*What you need to do:* When you copy the entries, keep every word exactly as it is and drop the images.

*Records for the task:*
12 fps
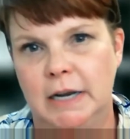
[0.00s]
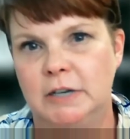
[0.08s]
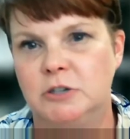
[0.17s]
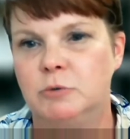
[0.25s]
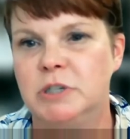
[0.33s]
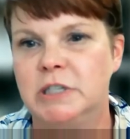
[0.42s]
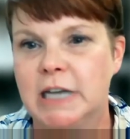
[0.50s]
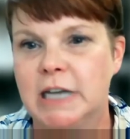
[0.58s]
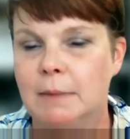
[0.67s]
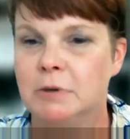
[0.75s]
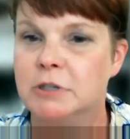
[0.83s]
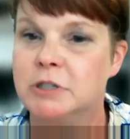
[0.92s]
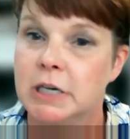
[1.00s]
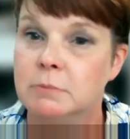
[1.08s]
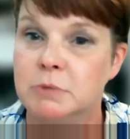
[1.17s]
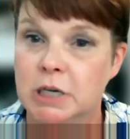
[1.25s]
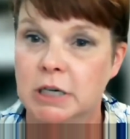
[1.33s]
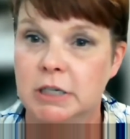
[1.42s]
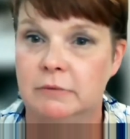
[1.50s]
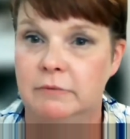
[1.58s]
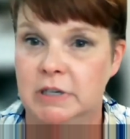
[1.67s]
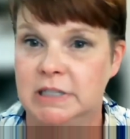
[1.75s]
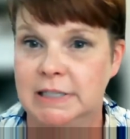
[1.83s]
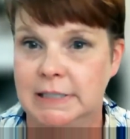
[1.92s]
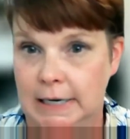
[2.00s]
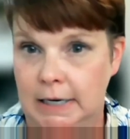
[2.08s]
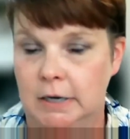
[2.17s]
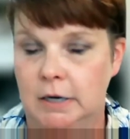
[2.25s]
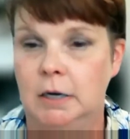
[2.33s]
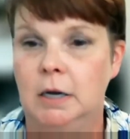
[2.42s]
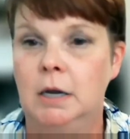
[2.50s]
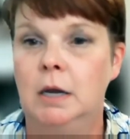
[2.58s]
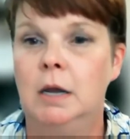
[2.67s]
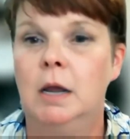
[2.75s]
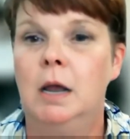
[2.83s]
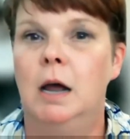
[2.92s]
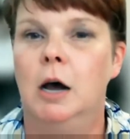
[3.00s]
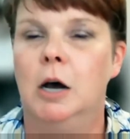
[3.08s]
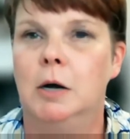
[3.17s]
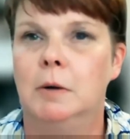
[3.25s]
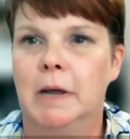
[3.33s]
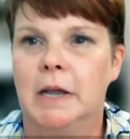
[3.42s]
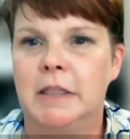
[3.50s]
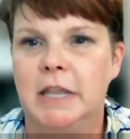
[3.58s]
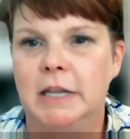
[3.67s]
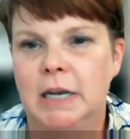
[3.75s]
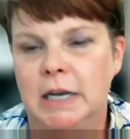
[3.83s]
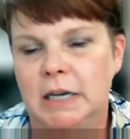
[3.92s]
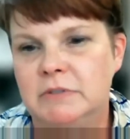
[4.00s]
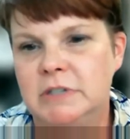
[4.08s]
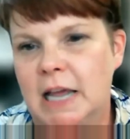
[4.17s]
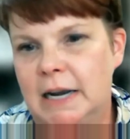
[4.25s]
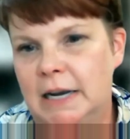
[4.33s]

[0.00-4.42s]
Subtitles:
and to establish the objective instead. I think that it gives that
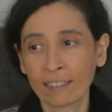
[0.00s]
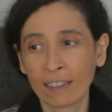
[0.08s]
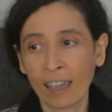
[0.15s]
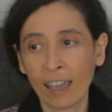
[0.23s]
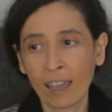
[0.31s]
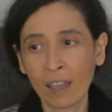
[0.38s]

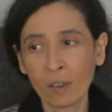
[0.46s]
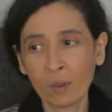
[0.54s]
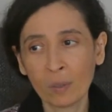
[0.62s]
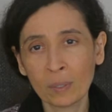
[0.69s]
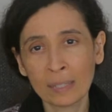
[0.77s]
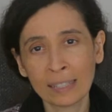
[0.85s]

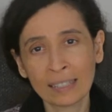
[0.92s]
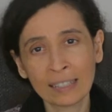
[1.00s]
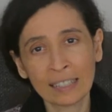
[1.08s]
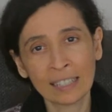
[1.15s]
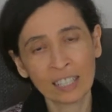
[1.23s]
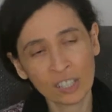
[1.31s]
how is
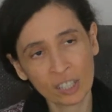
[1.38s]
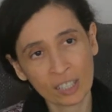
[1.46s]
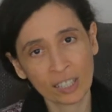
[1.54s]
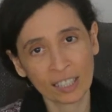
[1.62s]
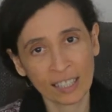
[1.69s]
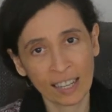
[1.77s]

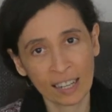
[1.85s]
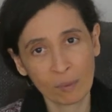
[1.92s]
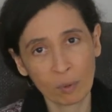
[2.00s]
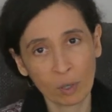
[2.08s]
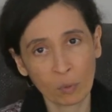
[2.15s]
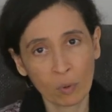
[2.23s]
religion in the
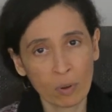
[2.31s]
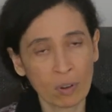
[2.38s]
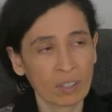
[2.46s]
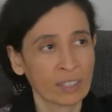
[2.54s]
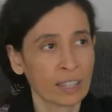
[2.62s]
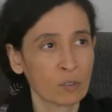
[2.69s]
Arabic
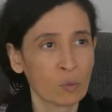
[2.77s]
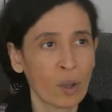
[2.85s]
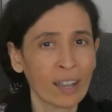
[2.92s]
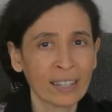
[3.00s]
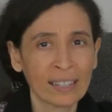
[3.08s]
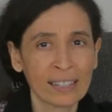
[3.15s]
world and
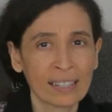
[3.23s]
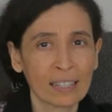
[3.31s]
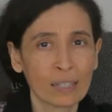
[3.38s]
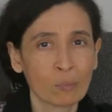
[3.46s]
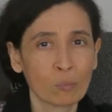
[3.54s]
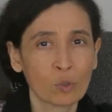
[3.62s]
why it
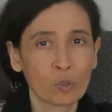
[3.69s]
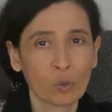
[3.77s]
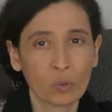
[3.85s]
seems so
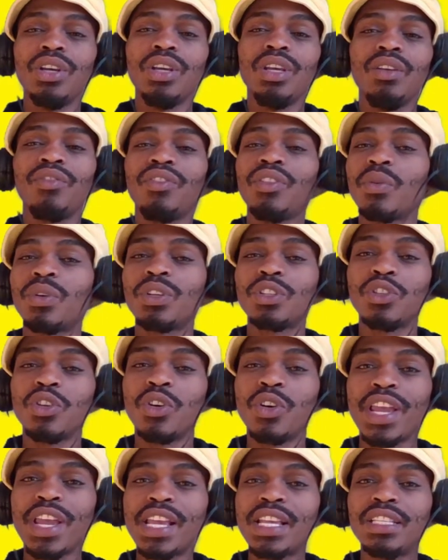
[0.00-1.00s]
If there was
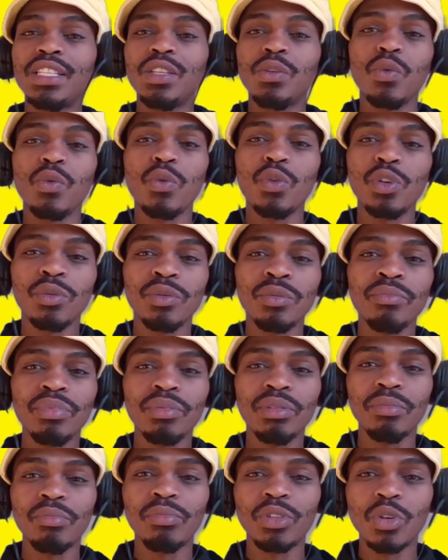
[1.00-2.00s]
no ANC, we wouldn't
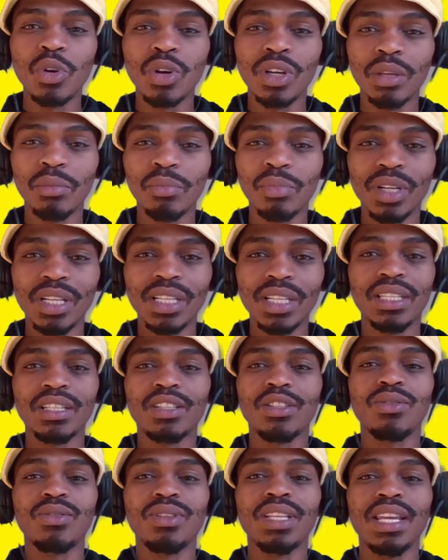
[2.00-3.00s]
be talking
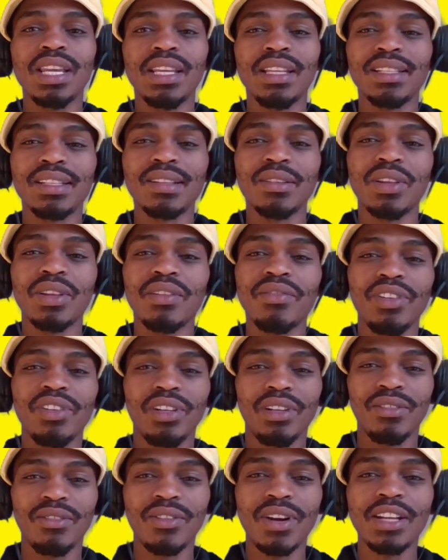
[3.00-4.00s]
politics today in South
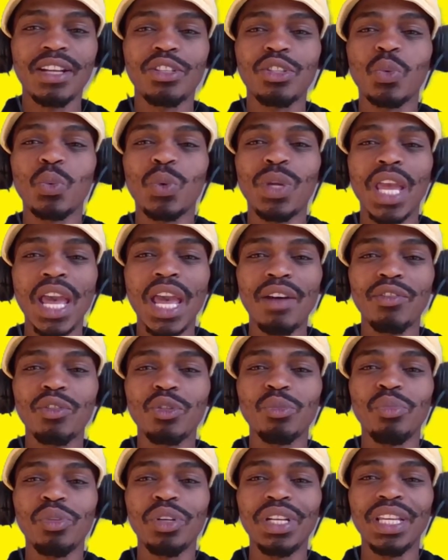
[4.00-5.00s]
Africa, right? So we have
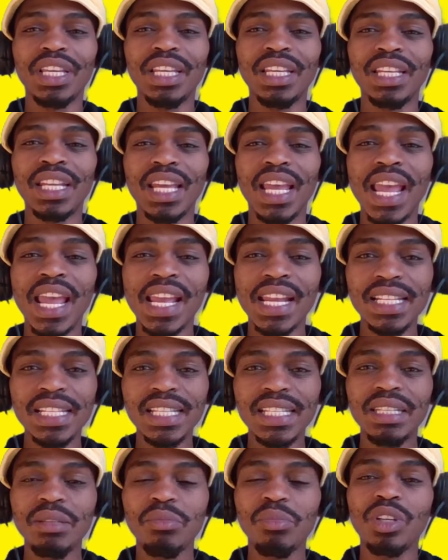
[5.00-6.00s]
to bring in
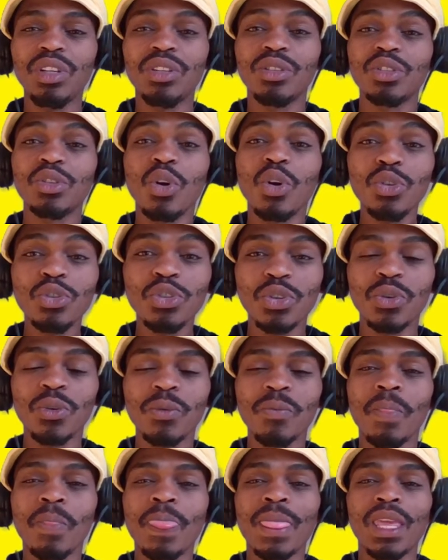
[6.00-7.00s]
ANC, because also,
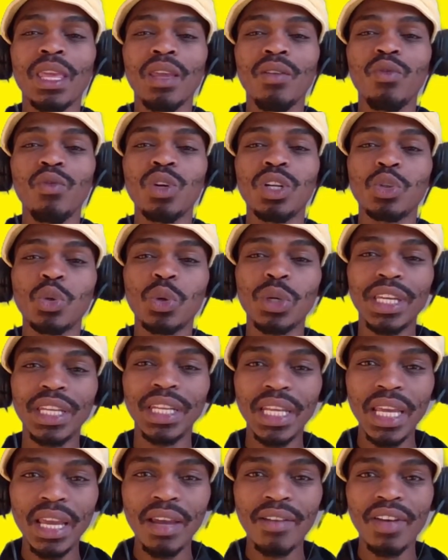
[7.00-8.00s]
if we are
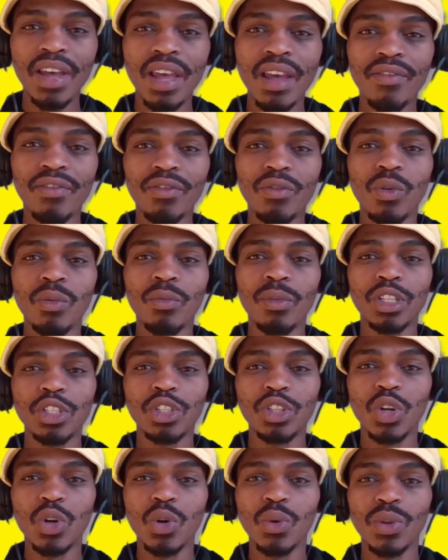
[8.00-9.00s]
talking EFF, we
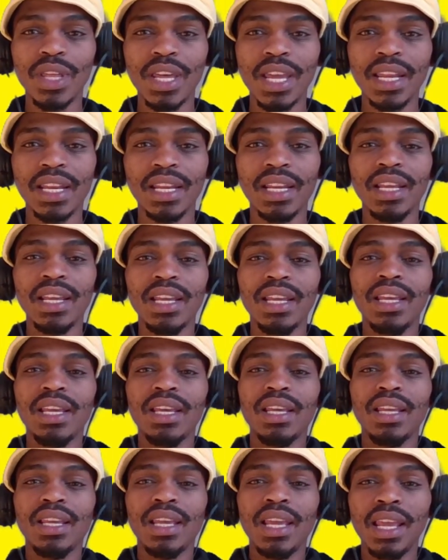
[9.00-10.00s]
must know that
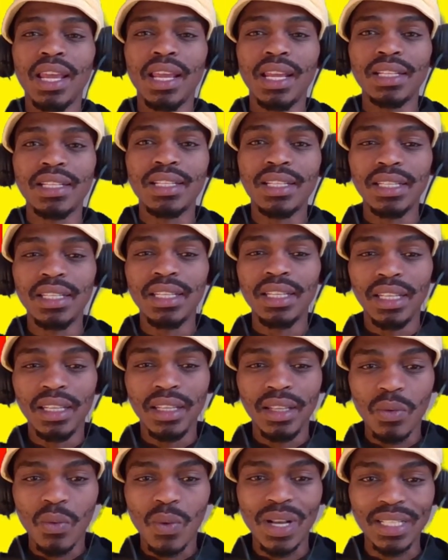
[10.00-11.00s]
ANC
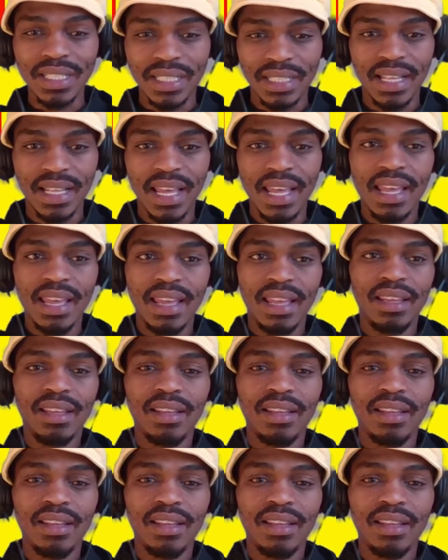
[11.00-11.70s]
was there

*Expected answer:*
12 fps
[0.00s]
[0.08s]
[0.17s]
[0.25s]
[0.33s]
[0.42s]
[0.50s]
[0.58s]
[0.67s]
[0.75s]
[0.83s]
[0.92s]
[1.00s]
[1.08s]
[1.17s]
[1.25s]
[1.33s]
[1.42s]
[1.50s]
[1.58s]
[1.67s]
[1.75s]
[1.83s]
[1.92s]
[2.00s]
[2.08s]
[2.17s]
[2.25s]
[2.33s]
[2.42s]
[2.50s]
[2.58s]
[2.67s]
[2.75s]
[2.83s]
[2.92s]
[3.00s]
[3.08s]
[3.17s]
[3.25s]
[3.33s]
[3.42s]
[3.50s]
[3.58s]
[3.67s]
[3.75s]
[3.83s]
[3.92s]
[4.00s]
[4.08s]
[4.17s]
[4.25s]
[4.33s]

[0.00-4.42s]
Subtitles:
and to establish the objective instead. I think that it gives that
[0.00s]
[0.08s]
[0.15s]
[0.23s]
[0.31s]
[0.38s]

[0.46s]
[0.54s]
[0.62s]
[0.69s]
[0.77s]
[0.85s]

[0.92s]
[1.00s]
[1.08s]
[1.15s]
[1.23s]
[1.31s]
how is
[1.38s]
[1.46s]
[1.54s]
[1.62s]
[1.69s]
[1.77s]

[1.85s]
[1.92s]
[2.00s]
[2.08s]
[2.15s]
[2.23s]
religion in the
[2.31s]
[2.38s]
[2.46s]
[2.54s]
[2.62s]
[2.69s]
Arabic
[2.77s]
[2.85s]
[2.92s]
[3.00s]
[3.08s]
[3.15s]
world and
[3.23s]
[3.31s]
[3.38s]
[3.46s]
[3.54s]
[3.62s]
why it
[3.69s]
[3.77s]
[3.85s]
seems so
[0.00-1.00s]
If there was
[1.00-2.00s]
no ANC, we wouldn't
[2.00-3.00s]
be talking
[3.00-4.00s]
politics today in South
[4.00-5.00s]
Africa, right? So we have
[5.00-6.00s]
to bring in
[6.00-7.00s]
ANC, because also,
[7.00-8.00s]
if we are
[8.00-9.00s]
talking EFF, we
[9.00-10.00s]
must know that
[10.00-11.00s]
ANC
[11.00-11.70s]
was there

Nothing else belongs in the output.